▸ WHAT IS REQUIRED
Once you reach the line containing "Frames from a" in the entries below, write out that line and each one after it down to the line containing "Lip reading: And", exactly and with nothing added.
_ _ _
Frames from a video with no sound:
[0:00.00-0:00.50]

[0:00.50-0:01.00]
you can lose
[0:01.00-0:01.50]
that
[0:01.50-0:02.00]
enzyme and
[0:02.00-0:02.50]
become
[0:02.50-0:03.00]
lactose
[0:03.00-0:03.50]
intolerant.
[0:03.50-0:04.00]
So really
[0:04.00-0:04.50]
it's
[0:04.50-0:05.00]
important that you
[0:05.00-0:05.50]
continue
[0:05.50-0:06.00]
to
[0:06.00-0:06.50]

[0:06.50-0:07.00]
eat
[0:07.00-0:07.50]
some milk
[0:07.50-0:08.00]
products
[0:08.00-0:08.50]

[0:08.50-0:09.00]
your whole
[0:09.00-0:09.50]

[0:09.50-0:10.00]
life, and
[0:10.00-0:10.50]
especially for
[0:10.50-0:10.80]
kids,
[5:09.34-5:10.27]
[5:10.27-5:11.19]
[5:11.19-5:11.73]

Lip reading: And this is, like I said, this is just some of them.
_ _ _
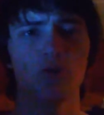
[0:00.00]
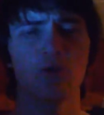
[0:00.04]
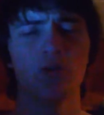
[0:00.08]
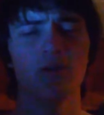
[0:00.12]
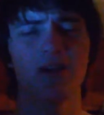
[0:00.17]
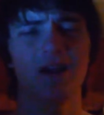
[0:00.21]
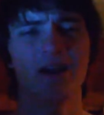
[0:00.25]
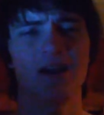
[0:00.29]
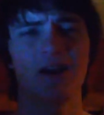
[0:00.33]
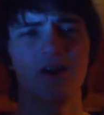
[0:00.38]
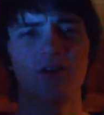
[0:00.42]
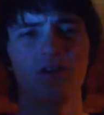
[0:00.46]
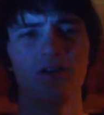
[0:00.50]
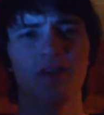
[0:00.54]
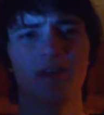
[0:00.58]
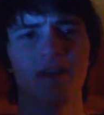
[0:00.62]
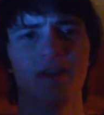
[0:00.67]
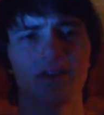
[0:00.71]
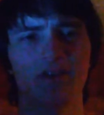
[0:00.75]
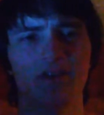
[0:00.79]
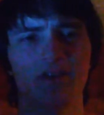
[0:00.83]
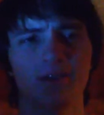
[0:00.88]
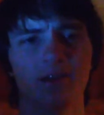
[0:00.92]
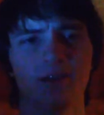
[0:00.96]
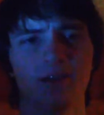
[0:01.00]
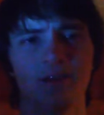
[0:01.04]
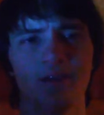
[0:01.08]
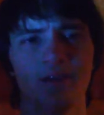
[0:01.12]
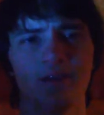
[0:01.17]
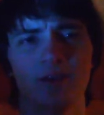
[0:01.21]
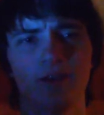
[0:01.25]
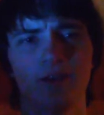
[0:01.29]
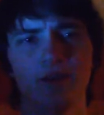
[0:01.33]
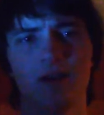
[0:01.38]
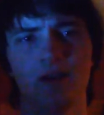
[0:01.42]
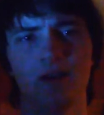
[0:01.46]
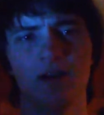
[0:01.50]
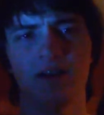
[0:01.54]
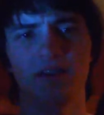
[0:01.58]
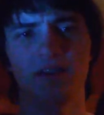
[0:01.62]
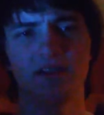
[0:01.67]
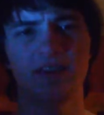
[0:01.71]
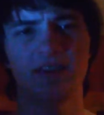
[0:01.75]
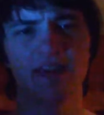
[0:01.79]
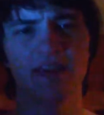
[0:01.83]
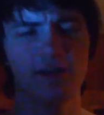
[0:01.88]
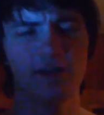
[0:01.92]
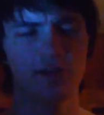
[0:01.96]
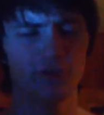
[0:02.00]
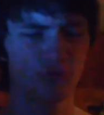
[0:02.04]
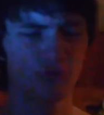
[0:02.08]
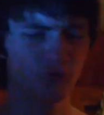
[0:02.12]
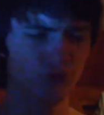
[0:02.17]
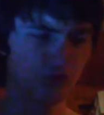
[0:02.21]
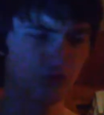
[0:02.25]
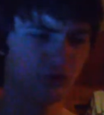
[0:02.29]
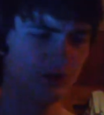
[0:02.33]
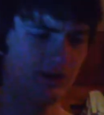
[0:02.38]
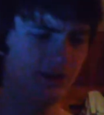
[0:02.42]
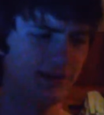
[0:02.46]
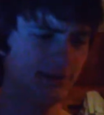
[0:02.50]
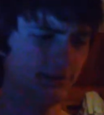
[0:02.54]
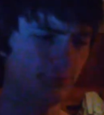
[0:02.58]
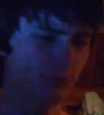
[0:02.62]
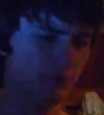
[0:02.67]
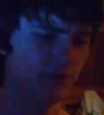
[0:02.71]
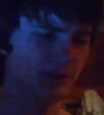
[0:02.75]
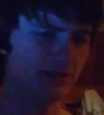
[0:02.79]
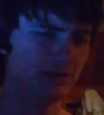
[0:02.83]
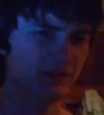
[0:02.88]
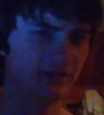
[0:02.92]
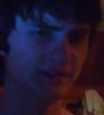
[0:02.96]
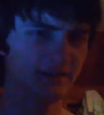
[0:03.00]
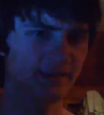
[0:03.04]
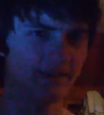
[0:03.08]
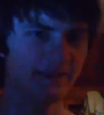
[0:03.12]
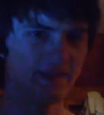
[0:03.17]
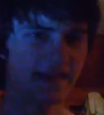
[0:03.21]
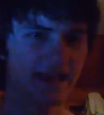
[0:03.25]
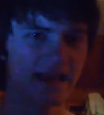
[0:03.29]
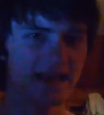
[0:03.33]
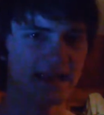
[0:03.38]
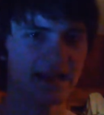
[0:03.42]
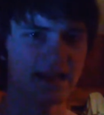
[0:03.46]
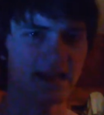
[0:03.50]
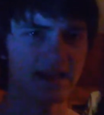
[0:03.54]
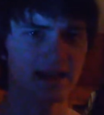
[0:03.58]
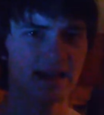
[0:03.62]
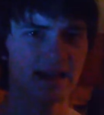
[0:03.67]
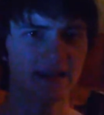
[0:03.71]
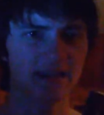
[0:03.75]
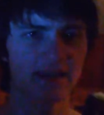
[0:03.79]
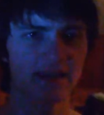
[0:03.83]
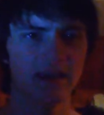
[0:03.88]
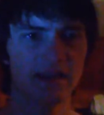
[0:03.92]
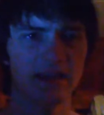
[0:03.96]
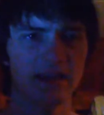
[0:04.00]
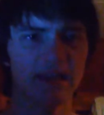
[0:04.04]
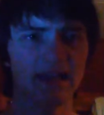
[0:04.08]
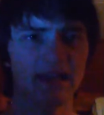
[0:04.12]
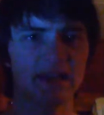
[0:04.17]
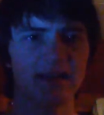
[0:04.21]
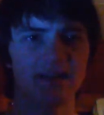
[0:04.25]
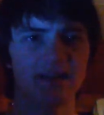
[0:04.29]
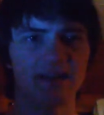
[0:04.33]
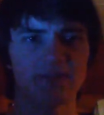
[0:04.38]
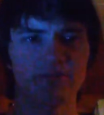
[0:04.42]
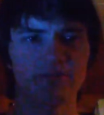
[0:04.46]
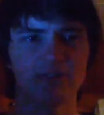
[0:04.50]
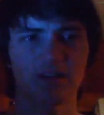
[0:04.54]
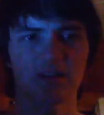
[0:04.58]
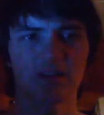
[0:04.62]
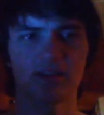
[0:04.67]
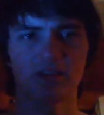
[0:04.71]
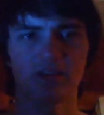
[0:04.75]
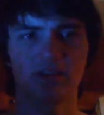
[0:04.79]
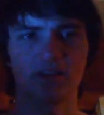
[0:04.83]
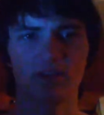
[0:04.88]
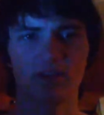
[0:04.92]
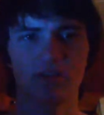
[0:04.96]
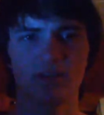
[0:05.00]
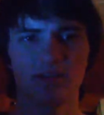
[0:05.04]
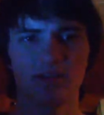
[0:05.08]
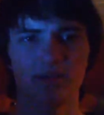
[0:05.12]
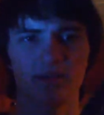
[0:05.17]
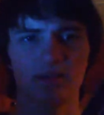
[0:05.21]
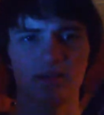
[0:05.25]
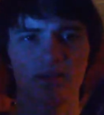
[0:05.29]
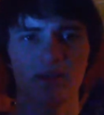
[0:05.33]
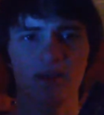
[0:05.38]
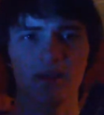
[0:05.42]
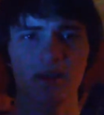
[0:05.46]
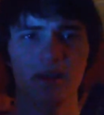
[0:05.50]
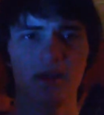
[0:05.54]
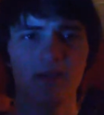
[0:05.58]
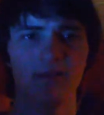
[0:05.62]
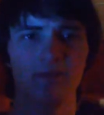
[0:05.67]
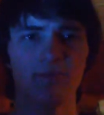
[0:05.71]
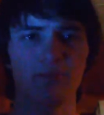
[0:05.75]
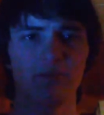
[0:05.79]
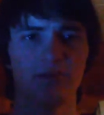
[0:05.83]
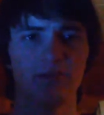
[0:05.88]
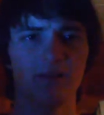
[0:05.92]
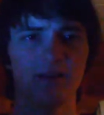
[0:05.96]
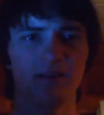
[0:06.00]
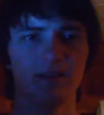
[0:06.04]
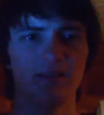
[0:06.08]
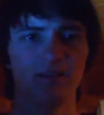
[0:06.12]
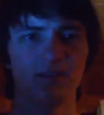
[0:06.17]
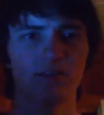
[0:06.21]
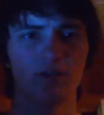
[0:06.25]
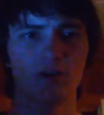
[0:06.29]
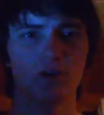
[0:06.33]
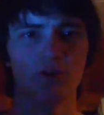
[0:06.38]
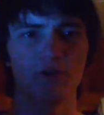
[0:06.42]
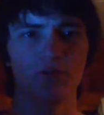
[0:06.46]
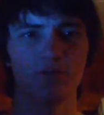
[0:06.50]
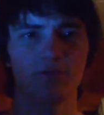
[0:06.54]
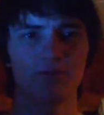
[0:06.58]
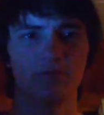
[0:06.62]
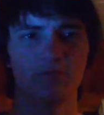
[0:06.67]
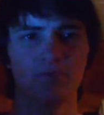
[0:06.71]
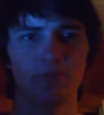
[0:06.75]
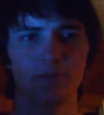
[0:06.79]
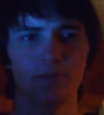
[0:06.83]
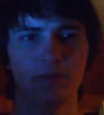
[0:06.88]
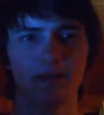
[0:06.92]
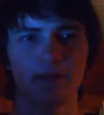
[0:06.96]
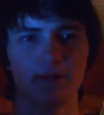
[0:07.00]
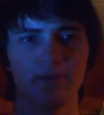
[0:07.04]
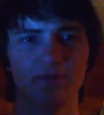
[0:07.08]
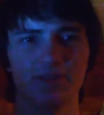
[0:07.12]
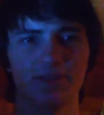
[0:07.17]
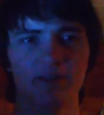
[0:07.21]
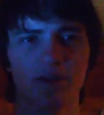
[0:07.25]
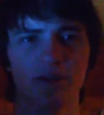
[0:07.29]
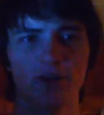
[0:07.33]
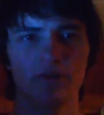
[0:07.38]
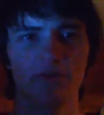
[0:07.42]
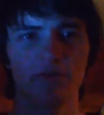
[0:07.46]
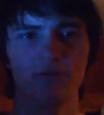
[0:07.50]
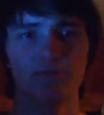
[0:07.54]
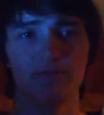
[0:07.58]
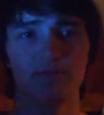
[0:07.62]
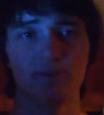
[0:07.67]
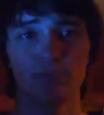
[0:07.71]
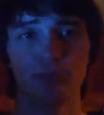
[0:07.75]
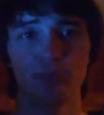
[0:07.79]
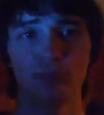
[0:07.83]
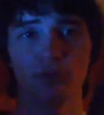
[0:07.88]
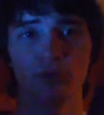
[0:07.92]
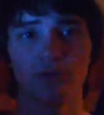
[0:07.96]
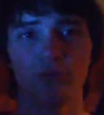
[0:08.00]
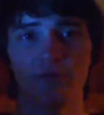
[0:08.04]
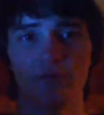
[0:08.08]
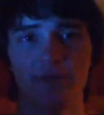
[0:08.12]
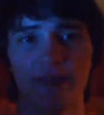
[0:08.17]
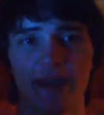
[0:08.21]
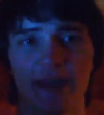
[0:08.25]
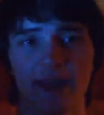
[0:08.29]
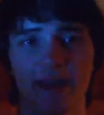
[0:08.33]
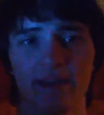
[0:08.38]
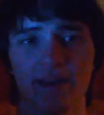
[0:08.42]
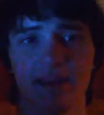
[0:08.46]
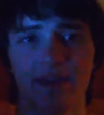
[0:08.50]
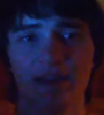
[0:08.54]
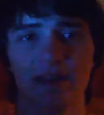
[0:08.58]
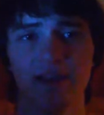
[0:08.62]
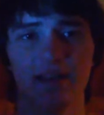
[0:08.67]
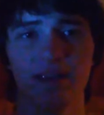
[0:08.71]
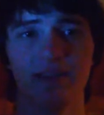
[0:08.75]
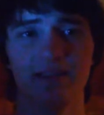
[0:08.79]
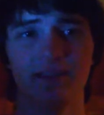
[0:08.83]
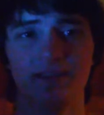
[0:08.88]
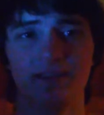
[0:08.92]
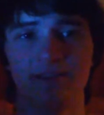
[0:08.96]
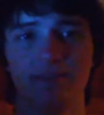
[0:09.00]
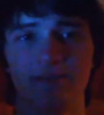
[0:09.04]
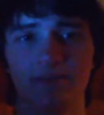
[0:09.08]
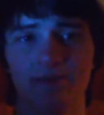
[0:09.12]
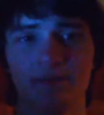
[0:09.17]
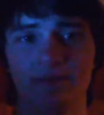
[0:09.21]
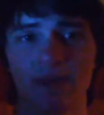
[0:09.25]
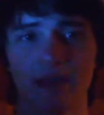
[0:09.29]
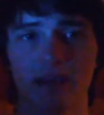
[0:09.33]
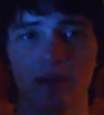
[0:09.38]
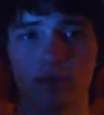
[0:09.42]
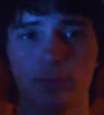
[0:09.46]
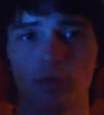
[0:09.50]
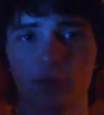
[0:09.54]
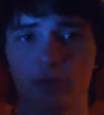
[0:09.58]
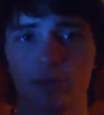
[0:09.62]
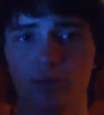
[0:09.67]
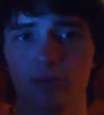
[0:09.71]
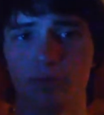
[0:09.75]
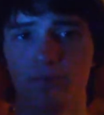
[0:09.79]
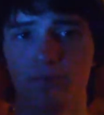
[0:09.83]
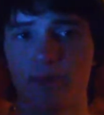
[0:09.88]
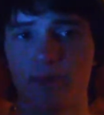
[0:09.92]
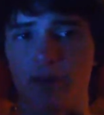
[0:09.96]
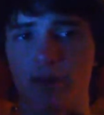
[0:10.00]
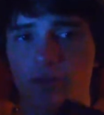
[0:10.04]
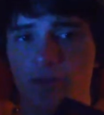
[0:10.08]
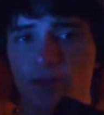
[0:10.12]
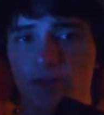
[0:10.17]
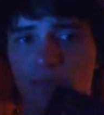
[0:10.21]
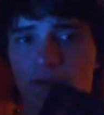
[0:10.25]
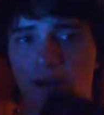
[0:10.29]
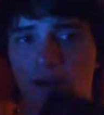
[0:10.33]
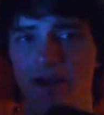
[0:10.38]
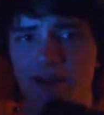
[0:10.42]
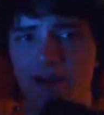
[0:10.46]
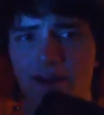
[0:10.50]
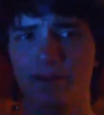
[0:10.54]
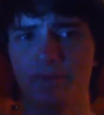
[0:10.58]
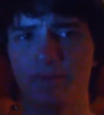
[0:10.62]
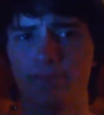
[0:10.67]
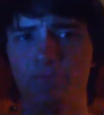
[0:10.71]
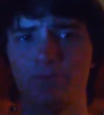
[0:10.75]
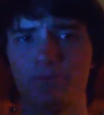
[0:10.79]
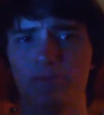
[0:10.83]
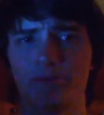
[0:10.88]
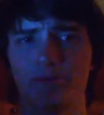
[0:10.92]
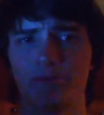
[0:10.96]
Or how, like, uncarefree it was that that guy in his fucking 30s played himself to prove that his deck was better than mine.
_ _ _
▸ RESPONSE TO THIS EXERCISE
Frames from a video with no sound:
[0:00.00-0:00.50]

[0:00.50-0:01.00]
you can lose
[0:01.00-0:01.50]
that
[0:01.50-0:02.00]
enzyme and
[0:02.00-0:02.50]
become
[0:02.50-0:03.00]
lactose
[0:03.00-0:03.50]
intolerant.
[0:03.50-0:04.00]
So really
[0:04.00-0:04.50]
it's
[0:04.50-0:05.00]
important that you
[0:05.00-0:05.50]
continue
[0:05.50-0:06.00]
to
[0:06.00-0:06.50]

[0:06.50-0:07.00]
eat
[0:07.00-0:07.50]
some milk
[0:07.50-0:08.00]
products
[0:08.00-0:08.50]

[0:08.50-0:09.00]
your whole
[0:09.00-0:09.50]

[0:09.50-0:10.00]
life, and
[0:10.00-0:10.50]
especially for
[0:10.50-0:10.80]
kids,
[5:09.34-5:10.27]
[5:10.27-5:11.19]
[5:11.19-5:11.73]

Lip reading: And this is, like I said, this is just some of them.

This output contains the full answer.